Copy every line of the data in which the word "with" occurs.

● **GIVEN ENTRIES**
=====

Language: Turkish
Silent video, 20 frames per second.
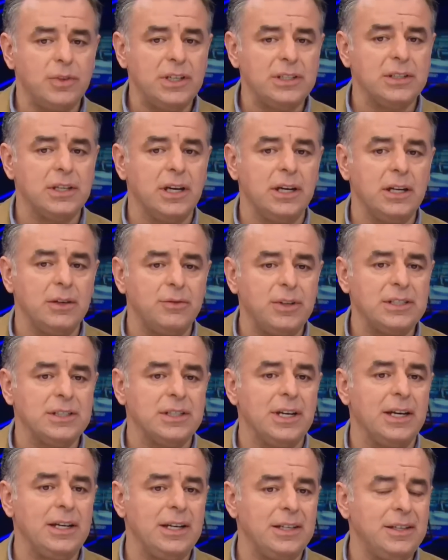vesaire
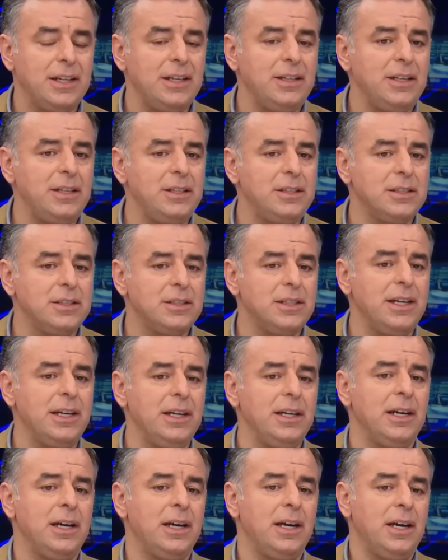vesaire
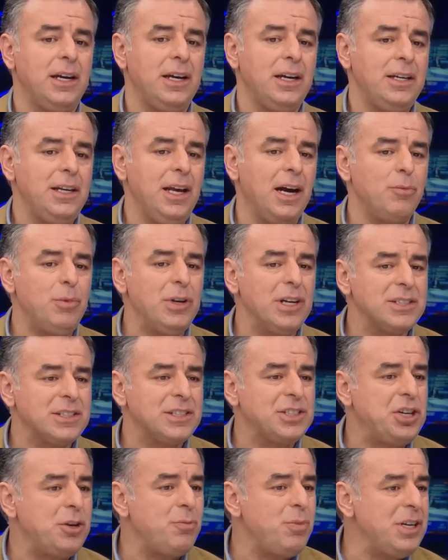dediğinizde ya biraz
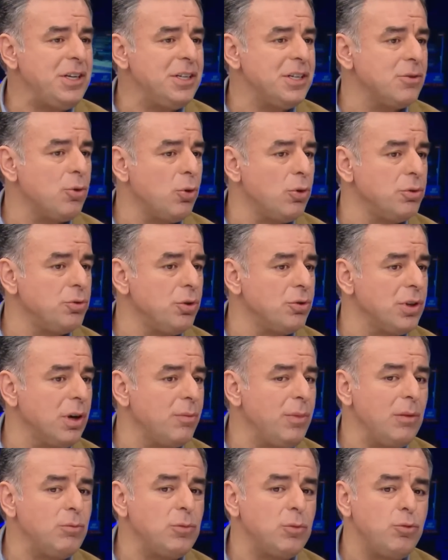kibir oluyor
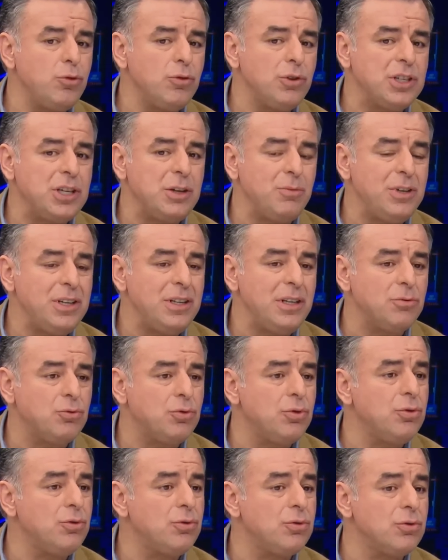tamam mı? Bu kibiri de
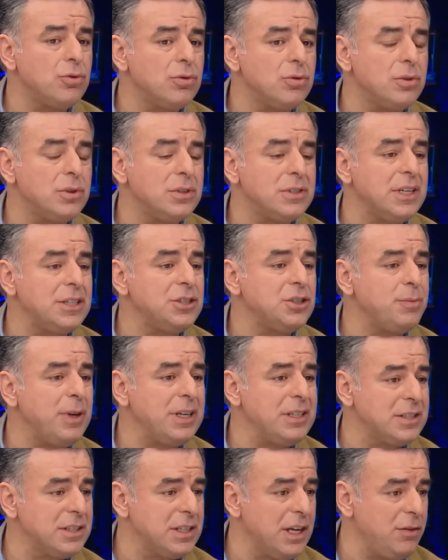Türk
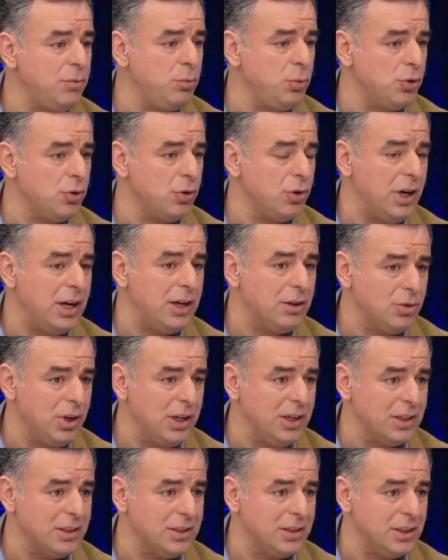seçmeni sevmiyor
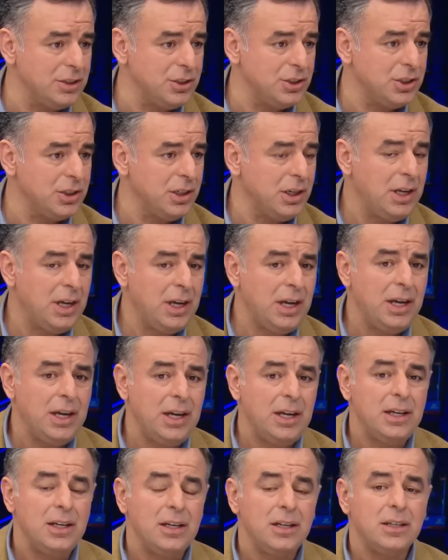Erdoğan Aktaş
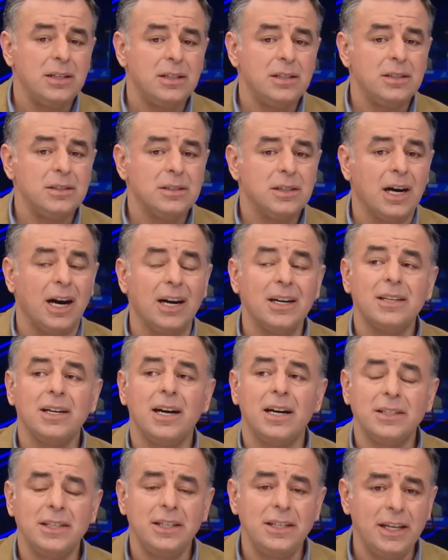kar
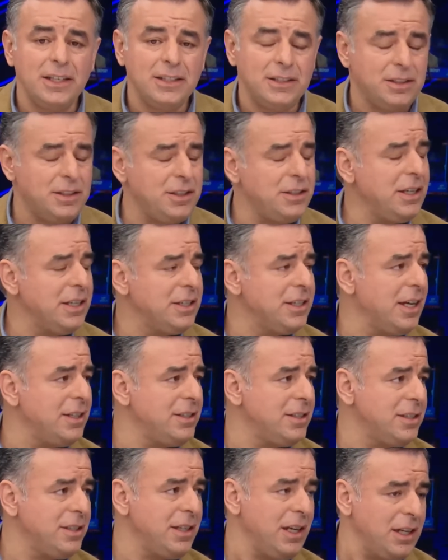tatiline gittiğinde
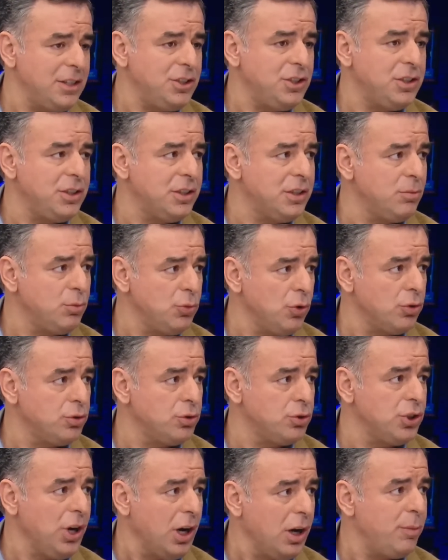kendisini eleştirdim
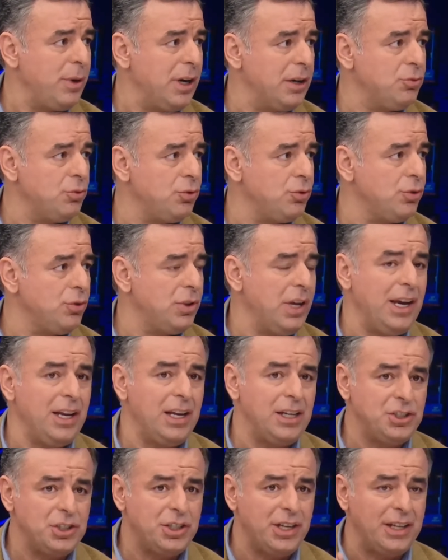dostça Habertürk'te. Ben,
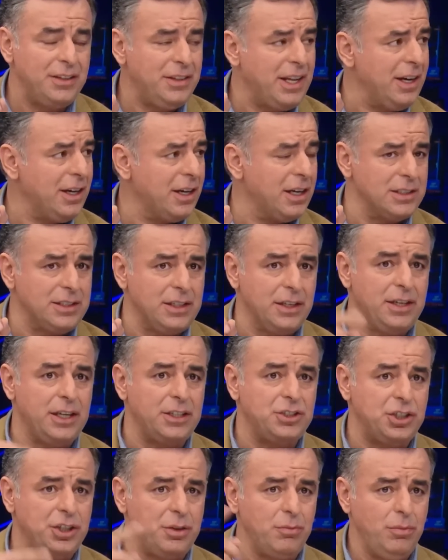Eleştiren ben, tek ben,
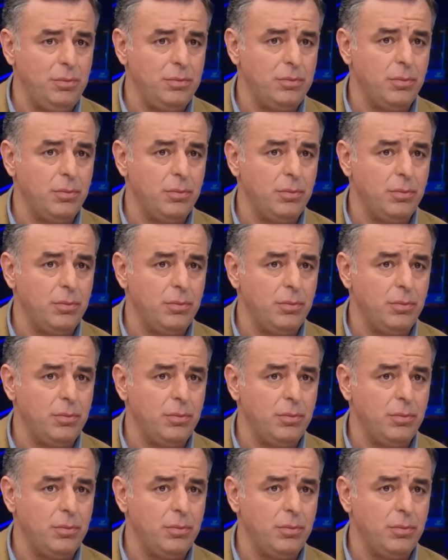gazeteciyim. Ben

=====

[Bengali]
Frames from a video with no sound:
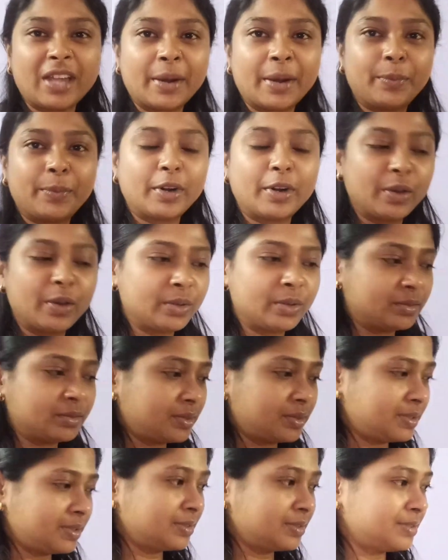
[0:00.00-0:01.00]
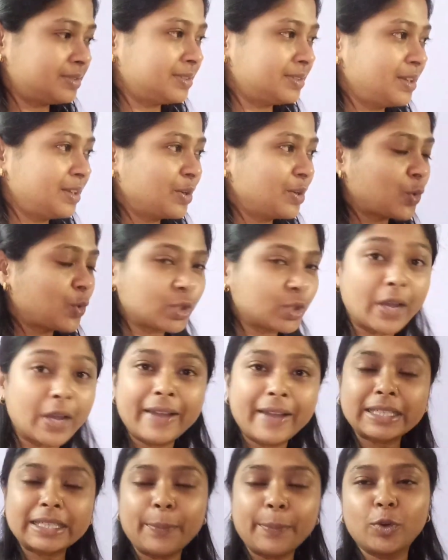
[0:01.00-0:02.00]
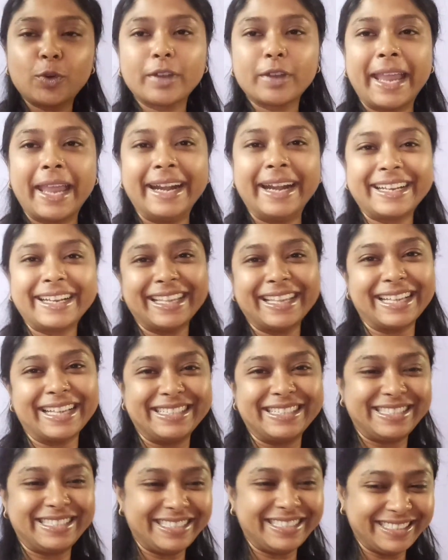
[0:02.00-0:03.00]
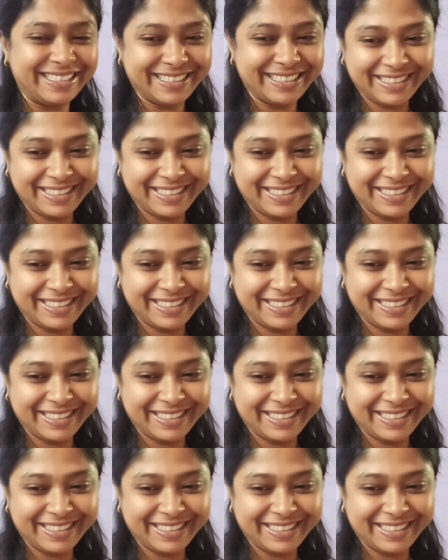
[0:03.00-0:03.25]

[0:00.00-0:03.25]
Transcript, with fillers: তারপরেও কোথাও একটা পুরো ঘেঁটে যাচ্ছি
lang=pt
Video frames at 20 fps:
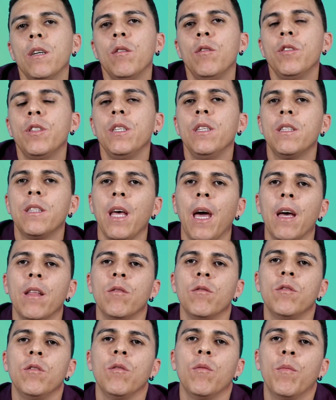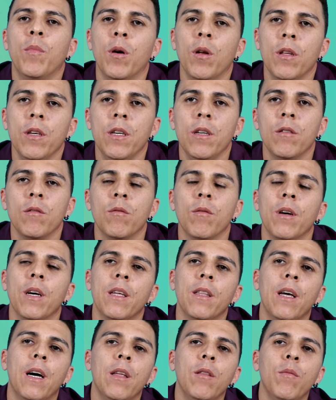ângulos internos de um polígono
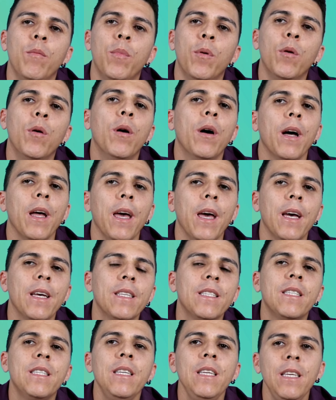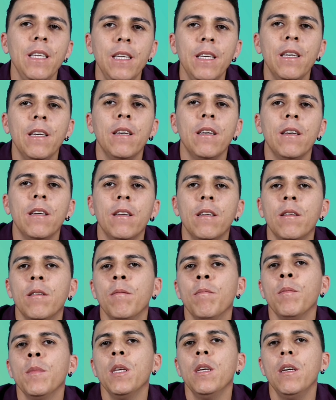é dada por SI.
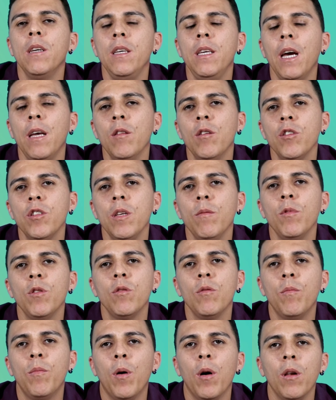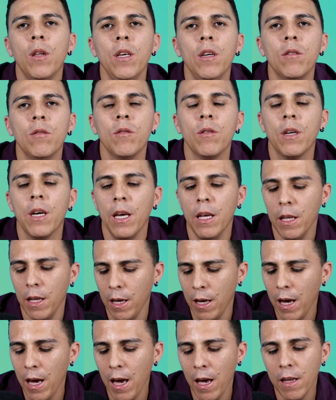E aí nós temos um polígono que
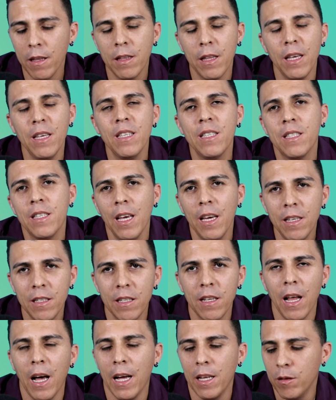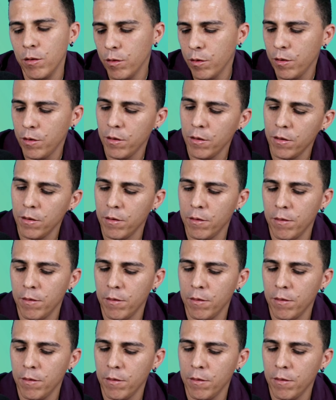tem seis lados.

=====

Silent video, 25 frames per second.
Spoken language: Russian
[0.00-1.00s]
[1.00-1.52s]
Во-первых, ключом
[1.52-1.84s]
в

=====

● **YOUR SOLUTION**
Frames from a video with no sound:
Transcript, with fillers: তারপরেও কোথাও একটা পুরো ঘেঁটে যাচ্ছি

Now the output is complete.